--- PROVIDED DATA Enclosed Below ---
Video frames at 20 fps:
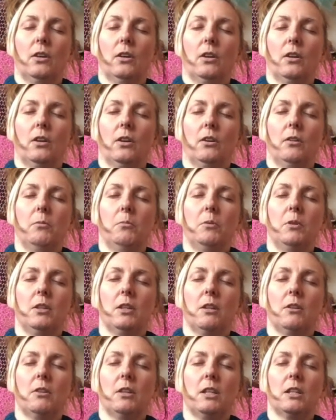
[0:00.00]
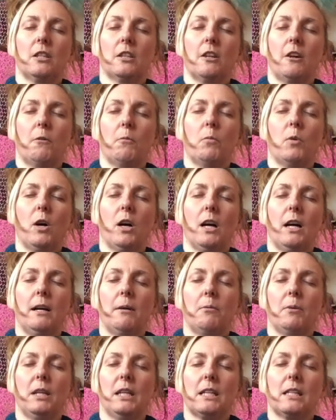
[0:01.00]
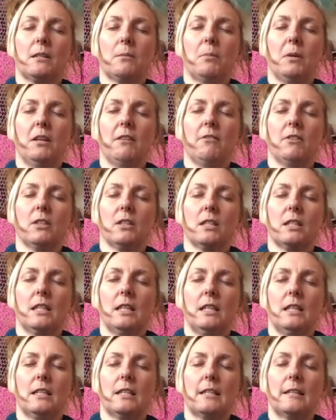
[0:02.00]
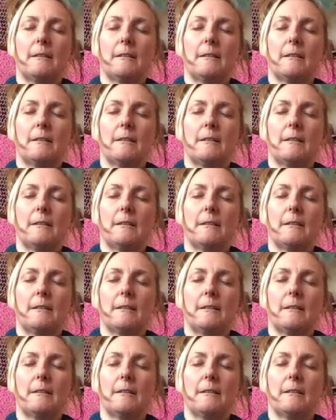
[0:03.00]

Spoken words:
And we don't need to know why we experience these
--- End of Enclosed PROVIDED DATA ---
--- PROVIDED DATA Enclosed Below ---
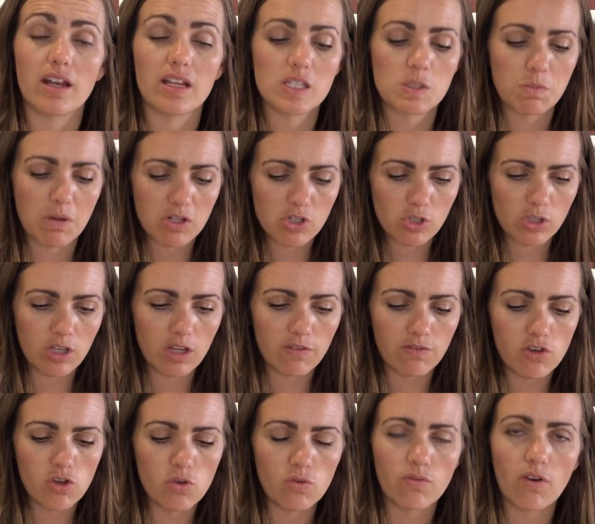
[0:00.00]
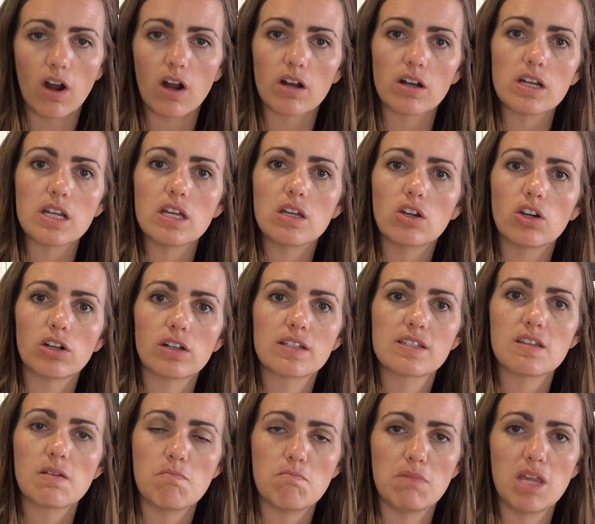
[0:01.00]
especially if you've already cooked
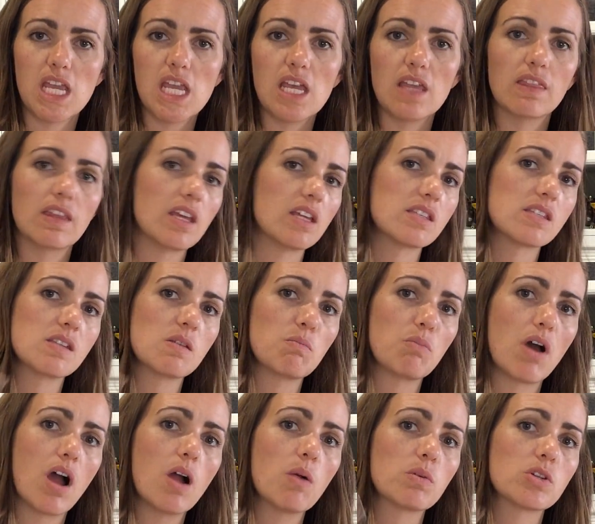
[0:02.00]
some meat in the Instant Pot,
--- End of Enclosed PROVIDED DATA ---
--- PROVIDED DATA Enclosed Below ---
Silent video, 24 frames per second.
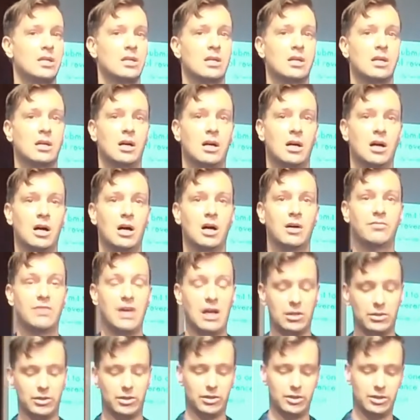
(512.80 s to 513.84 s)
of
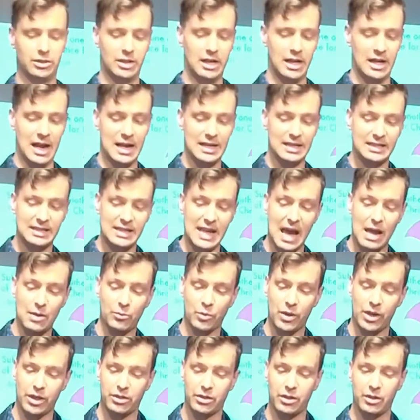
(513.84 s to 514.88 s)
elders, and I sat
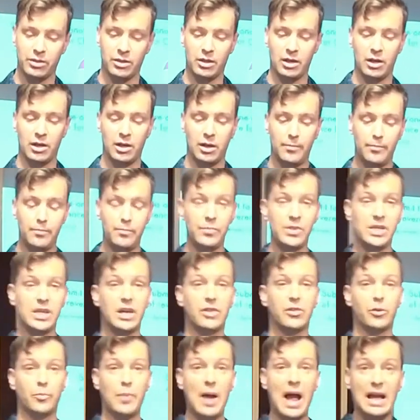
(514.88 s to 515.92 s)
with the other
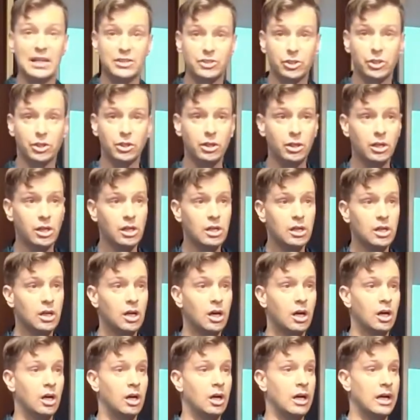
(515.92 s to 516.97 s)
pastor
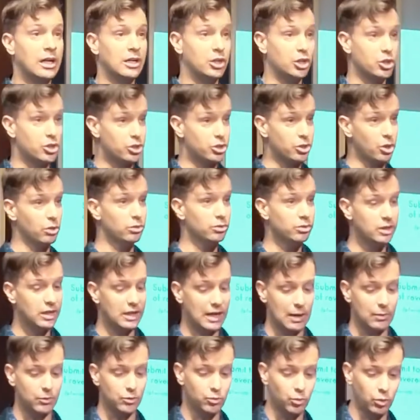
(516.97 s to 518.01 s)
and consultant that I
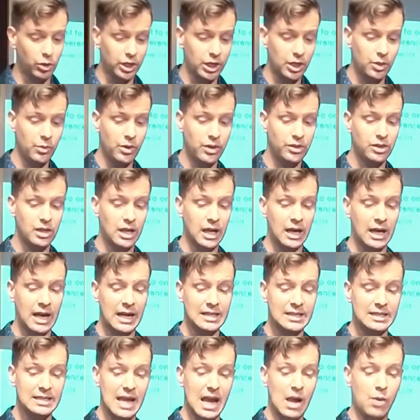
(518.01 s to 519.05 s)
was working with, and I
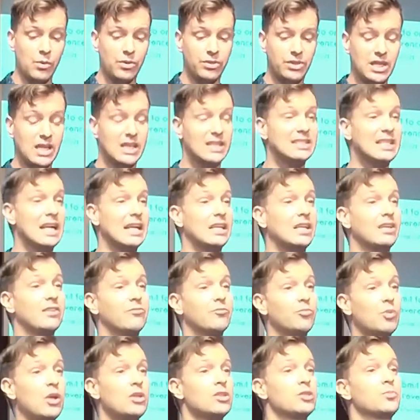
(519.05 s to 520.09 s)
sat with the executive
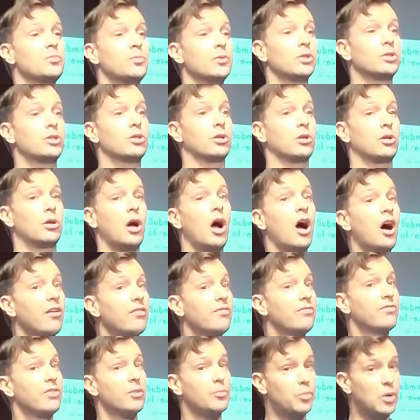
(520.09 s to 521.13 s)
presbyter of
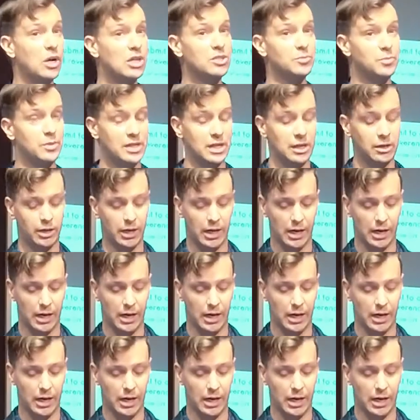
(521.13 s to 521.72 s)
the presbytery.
--- End of Enclosed PROVIDED DATA ---
ACTIVITY:
Among the records above, which lines hold the word "frames"? Copy each one.

RESPONSE AREA:
Video frames at 20 fps:
Silent video, 24 frames per second.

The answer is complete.